Updated

This is the time of the year that college graduates around the country are collecting their diplomas and heading off into jobs.

Nobody wants to be told how to spend their money. However, young professionals often need to be given a few pieces of advice about personal finance before they go out into the professional workplace.

In an effort to save my students headaches, anxiety and heartburn, I share these six pieces of financial advice with them before they embark on the rest of their lives. After all, it is our job as educators to set our students on the right financial path.

1. Uncle Sam Gets His Cut

It’s important to remember that taxes will take bite out of your paychecks before you can even touch it. Required withholding taxes—federal, state and local—and required taxes—Social Security and Medicare will amount to about 25 percent of the paycheck—something to consider when balancing a budget. When all of this is said and done, with other deductions such as healthcare costs or retirement contributions, only about 70 percent of one’s base pay is left as take-home pay.

2. Build a Budget Around Take-Home Pay and Not Your Yearly Salary

For a college grad earning $48,000 a year, or $4,000 a month, the take-home pay would be cut down to about $2,800 per month after deductions. I encourage graduates to build their budgets around this amount, but many often follow a lifestyle that their salary cannot support. Living within one’s means is important to avoid debt or financial hardship in the future.

3. Save, Save, Save

Some employers offer a voluntary savings plan, in which the employee contributes a percentage of their earnings to a 401K retirement account. If an employer offers a match, employees should take advantage of that free money. In 20 years, you’ll be glad you did.

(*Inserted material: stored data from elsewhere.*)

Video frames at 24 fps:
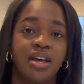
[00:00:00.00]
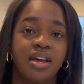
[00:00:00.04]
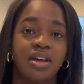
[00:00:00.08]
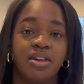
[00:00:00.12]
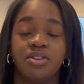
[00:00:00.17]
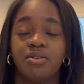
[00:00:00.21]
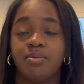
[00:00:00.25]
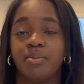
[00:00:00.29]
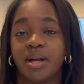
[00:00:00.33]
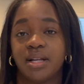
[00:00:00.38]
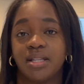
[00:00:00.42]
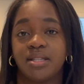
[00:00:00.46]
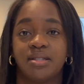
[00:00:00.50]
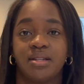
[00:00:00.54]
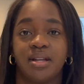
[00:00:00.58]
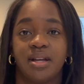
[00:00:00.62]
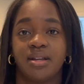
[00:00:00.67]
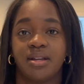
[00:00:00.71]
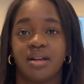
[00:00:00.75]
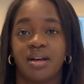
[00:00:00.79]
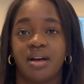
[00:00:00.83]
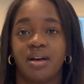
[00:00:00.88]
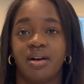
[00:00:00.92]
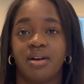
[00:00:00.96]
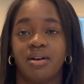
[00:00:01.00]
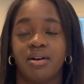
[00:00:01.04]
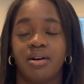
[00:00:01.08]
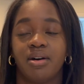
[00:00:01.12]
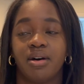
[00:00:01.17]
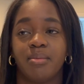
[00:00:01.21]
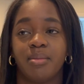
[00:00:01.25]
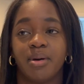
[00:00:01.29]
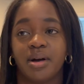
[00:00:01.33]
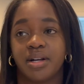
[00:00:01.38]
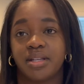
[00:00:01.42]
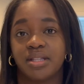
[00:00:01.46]
you might stand out
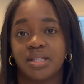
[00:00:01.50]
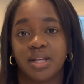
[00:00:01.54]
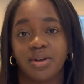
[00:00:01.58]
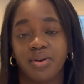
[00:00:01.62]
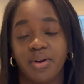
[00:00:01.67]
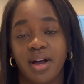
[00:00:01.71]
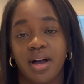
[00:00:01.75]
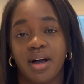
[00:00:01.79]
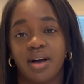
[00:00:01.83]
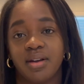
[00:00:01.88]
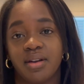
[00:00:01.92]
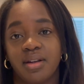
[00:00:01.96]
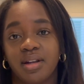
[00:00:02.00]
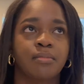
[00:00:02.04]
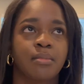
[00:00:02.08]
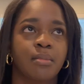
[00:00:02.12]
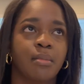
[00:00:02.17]
amongst the crowd.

Those who are living with a significant other will have two incomes to consider when making lifestyle choices. My advice for couples is to build a budget around the take-home pay for only one paycheck. They should invest the second paycheck after taking out a certain amount of personal expenses for that wage earner. Doing this for five years will provide a good cushion to cover any future financial ups and downs.

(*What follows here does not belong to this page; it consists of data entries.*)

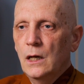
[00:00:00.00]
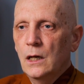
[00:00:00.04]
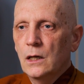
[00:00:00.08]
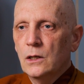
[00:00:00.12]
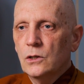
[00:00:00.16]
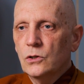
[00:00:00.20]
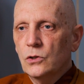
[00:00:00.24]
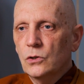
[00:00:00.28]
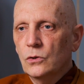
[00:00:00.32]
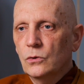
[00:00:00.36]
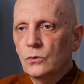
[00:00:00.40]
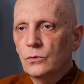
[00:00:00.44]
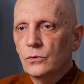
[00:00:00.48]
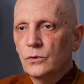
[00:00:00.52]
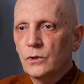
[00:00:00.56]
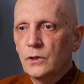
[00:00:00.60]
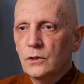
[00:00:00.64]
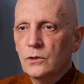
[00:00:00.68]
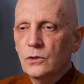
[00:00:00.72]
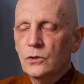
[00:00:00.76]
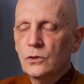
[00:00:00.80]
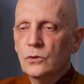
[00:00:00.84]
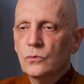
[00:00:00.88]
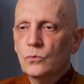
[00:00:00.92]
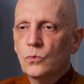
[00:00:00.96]
So
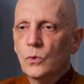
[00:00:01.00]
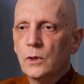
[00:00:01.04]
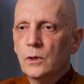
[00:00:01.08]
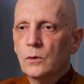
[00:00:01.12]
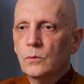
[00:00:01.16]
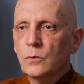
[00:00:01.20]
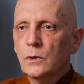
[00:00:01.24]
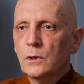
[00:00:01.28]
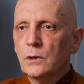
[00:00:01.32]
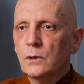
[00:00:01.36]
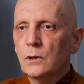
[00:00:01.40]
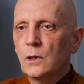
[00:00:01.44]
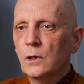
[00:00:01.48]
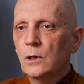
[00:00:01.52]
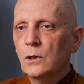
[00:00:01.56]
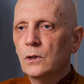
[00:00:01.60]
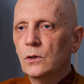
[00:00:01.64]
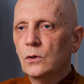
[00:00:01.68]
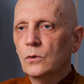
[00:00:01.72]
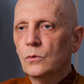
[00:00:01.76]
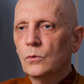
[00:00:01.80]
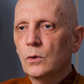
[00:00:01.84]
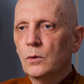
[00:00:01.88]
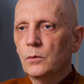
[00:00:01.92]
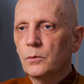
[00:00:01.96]
this is where
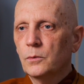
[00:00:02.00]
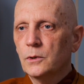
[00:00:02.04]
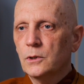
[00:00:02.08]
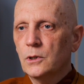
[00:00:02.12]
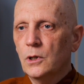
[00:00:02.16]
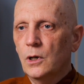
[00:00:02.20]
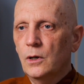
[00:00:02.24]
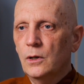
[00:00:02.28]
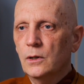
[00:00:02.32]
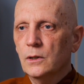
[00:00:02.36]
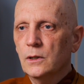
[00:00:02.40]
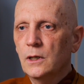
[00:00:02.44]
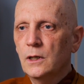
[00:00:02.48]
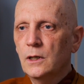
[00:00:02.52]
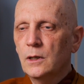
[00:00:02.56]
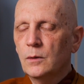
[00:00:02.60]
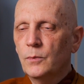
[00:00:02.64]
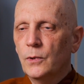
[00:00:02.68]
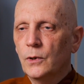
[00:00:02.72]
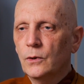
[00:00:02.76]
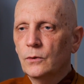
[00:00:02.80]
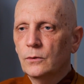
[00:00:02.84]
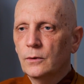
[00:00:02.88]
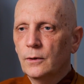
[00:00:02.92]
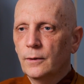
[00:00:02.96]
we're talking
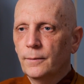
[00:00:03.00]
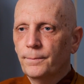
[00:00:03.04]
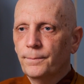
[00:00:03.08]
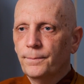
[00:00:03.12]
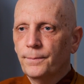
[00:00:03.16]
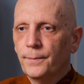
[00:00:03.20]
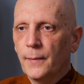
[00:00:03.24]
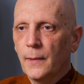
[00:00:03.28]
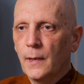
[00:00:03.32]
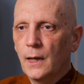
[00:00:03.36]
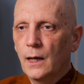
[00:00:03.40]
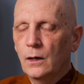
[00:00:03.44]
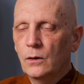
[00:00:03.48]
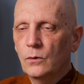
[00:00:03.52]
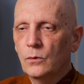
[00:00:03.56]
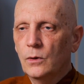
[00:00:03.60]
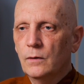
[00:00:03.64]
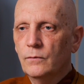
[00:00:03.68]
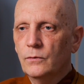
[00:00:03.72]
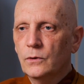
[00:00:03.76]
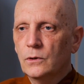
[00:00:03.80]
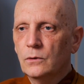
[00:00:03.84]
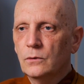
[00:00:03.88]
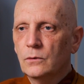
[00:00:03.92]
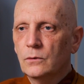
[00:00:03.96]
about.
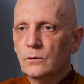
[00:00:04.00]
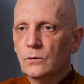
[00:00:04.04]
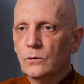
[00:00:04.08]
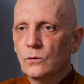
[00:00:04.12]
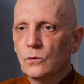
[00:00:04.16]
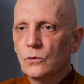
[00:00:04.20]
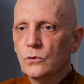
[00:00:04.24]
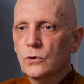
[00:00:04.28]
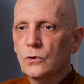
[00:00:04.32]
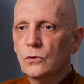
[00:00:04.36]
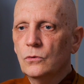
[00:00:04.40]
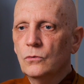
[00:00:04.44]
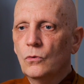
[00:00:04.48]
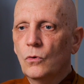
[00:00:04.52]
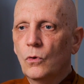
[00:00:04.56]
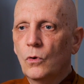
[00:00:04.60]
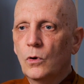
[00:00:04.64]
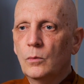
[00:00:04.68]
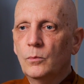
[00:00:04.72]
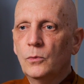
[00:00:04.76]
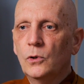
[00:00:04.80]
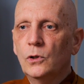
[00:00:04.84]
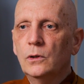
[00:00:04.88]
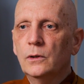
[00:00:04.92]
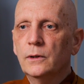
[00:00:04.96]
However, those are
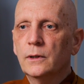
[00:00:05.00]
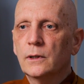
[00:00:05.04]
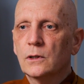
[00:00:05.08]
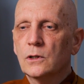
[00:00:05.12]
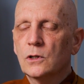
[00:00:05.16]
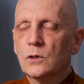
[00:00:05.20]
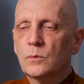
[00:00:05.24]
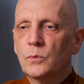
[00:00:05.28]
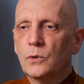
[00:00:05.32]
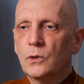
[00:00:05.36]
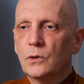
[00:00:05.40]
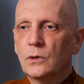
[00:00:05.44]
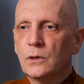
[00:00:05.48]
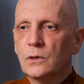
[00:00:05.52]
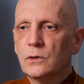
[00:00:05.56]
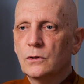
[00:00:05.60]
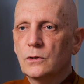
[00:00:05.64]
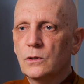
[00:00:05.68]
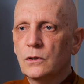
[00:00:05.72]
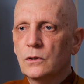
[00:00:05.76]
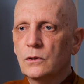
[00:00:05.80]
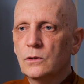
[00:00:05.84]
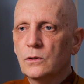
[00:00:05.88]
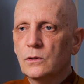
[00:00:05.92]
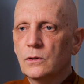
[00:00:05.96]
normal
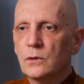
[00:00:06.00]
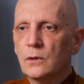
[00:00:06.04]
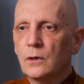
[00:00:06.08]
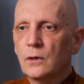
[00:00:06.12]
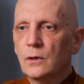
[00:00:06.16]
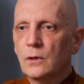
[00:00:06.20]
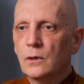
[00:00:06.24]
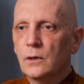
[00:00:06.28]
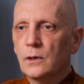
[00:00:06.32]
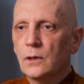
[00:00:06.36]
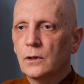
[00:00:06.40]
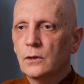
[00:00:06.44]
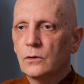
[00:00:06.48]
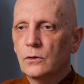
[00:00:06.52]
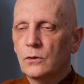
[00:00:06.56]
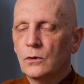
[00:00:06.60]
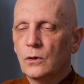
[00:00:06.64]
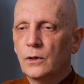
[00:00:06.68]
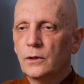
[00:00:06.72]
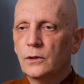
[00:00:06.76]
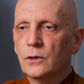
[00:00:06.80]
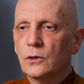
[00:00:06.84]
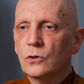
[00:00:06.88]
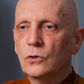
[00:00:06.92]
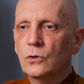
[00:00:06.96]
experiences. They're
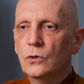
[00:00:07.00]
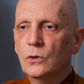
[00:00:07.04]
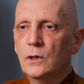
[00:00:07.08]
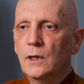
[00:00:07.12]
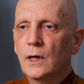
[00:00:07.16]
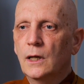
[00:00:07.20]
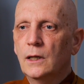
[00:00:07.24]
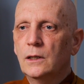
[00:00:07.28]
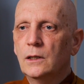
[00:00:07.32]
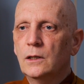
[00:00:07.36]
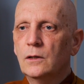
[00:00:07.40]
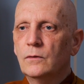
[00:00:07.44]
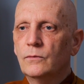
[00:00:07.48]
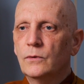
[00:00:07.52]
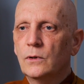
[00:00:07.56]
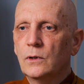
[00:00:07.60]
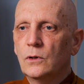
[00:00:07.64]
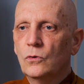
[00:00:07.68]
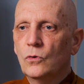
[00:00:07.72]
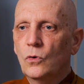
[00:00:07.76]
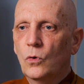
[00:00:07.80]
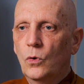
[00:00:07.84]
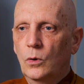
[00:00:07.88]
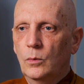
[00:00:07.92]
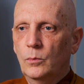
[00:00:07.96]
on the good end of the
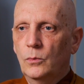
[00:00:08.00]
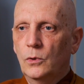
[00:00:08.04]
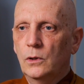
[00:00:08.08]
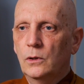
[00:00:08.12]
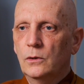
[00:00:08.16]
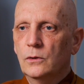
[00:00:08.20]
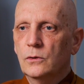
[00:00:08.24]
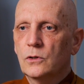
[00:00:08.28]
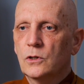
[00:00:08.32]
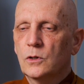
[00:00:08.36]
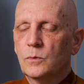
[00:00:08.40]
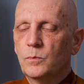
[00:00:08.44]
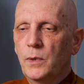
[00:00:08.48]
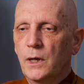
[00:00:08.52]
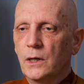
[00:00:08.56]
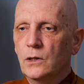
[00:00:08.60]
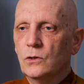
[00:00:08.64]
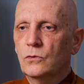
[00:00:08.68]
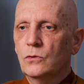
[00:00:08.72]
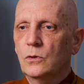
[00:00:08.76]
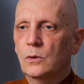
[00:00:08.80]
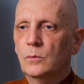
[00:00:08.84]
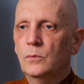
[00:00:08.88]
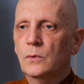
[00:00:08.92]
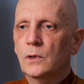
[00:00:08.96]
normal
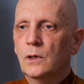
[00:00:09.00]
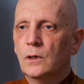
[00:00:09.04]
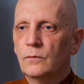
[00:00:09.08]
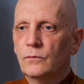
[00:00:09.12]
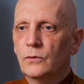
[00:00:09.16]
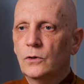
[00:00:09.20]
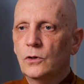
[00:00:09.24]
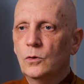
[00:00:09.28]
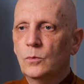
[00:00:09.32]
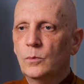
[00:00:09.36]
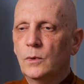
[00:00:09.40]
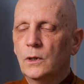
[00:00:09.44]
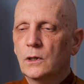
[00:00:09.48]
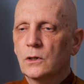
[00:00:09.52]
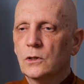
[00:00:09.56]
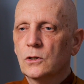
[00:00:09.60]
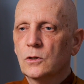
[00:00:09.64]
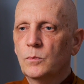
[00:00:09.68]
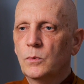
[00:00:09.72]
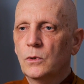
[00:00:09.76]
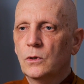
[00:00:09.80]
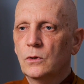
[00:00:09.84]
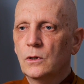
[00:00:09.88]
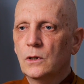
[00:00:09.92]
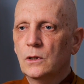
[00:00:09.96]
spectrum of human
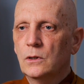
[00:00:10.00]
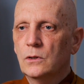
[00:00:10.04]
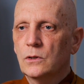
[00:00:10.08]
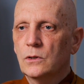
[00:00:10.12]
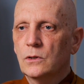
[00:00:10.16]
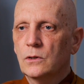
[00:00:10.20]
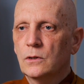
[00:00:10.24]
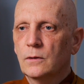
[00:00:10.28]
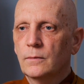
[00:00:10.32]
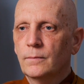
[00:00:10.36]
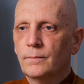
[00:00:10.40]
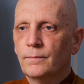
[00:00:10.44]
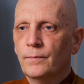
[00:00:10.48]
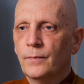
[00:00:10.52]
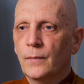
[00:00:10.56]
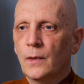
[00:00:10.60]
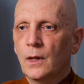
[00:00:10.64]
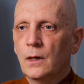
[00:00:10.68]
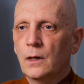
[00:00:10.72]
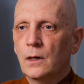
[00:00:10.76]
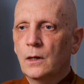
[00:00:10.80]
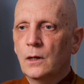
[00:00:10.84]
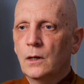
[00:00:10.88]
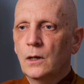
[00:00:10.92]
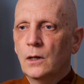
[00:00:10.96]
experience.
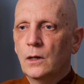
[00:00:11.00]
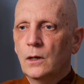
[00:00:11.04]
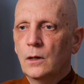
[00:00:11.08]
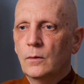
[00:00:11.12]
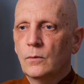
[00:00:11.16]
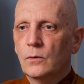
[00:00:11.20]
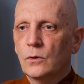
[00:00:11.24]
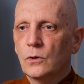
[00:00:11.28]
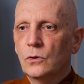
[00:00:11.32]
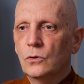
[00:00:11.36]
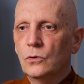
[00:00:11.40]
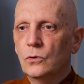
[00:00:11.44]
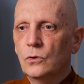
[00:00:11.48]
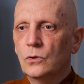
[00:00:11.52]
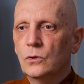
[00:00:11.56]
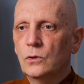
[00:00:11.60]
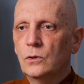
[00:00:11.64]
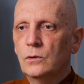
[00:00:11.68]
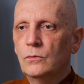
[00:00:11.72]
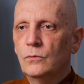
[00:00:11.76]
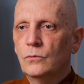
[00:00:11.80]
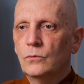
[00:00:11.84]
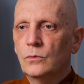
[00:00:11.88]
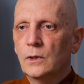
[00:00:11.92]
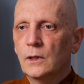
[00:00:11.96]

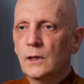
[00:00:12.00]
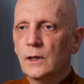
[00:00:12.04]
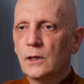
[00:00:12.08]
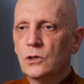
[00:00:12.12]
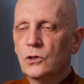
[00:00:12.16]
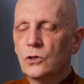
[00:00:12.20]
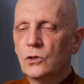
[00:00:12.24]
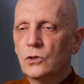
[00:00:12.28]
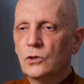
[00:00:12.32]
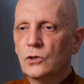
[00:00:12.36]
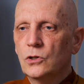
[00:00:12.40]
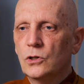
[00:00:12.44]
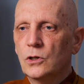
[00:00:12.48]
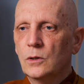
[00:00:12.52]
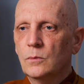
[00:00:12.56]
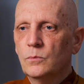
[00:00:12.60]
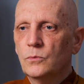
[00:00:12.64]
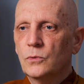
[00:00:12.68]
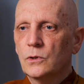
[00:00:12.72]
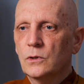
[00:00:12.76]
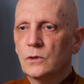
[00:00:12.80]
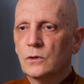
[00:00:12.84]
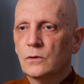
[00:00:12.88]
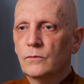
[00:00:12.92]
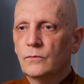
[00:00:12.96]
Good
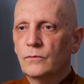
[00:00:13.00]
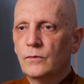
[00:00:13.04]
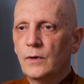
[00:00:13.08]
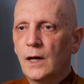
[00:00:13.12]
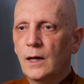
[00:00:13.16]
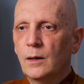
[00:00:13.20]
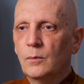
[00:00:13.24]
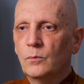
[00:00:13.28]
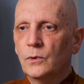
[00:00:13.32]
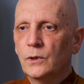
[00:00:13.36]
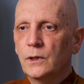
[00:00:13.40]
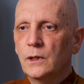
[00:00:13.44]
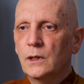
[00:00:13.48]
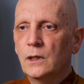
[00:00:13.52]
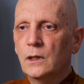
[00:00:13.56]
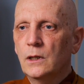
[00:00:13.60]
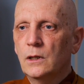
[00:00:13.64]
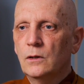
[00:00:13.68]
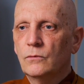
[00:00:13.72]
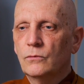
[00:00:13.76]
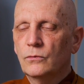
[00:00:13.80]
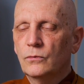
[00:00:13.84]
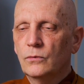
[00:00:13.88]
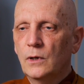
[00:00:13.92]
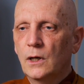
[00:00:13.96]
relationships, family
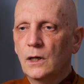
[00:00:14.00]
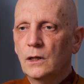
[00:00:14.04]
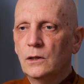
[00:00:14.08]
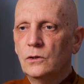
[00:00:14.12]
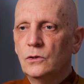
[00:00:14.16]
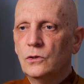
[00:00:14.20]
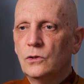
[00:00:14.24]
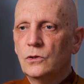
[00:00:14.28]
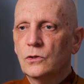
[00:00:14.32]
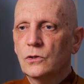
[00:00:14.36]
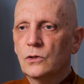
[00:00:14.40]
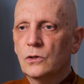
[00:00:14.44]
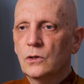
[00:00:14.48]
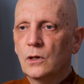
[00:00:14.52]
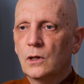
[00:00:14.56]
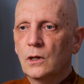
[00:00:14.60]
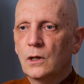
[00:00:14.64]
and friends,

4. Your Living Arrangements Don’t Define You

After years of living in cramped dorms, many young professionals think they deserve a two-bedroom apartment in an up-and-coming neighborhood that’s close to the bars to crank up their social life. But all of that is wasted if your work is going to dominate your life for the first year or two.

For example, one of my students accepted a job as an IT consultant—a position that required 60-70 hours of work per week and lots of travel. At my urging, the student rented a small, one-bedroom apartment near the airport and bought a “beater” car. He spent so little time at home or using his own car that it saved him a bundle.

5. Your Travel Arrangements Don’t Define You

Over-investing in transportation is also a mistake some graduates make. Unless one’s position requires a fancy car, it’s advisable to stretch collegiate transportation as far as possible. If a new car is absolutely necessary, grads could consider buying or leasing a reasonably-priced car to keep expenses down, but those who can rely on public transportation or walk to work will find themselves in a better financial position.

6. Your Wardrobe Does Define You

One element that is important to invest in is a good work wardrobe. Young professionals should buy classic, traditional clothing that won’t easily go out of style. If treated with respect, professional clothes should last for a very long time. Now, this is no excuse to overspend on the finest of threads. A professional wardrobe is however one of the most important things a graduate can invest in.

Recent graduates should remember these tips when building their budgets and should think carefully about living within their means. Laying the groundwork early is crucial to secure stable financial footing in the future.

David Rudd is the chairman of the Department of Business and Economics at Lebanon Valley College in Annville, Pennsylvania.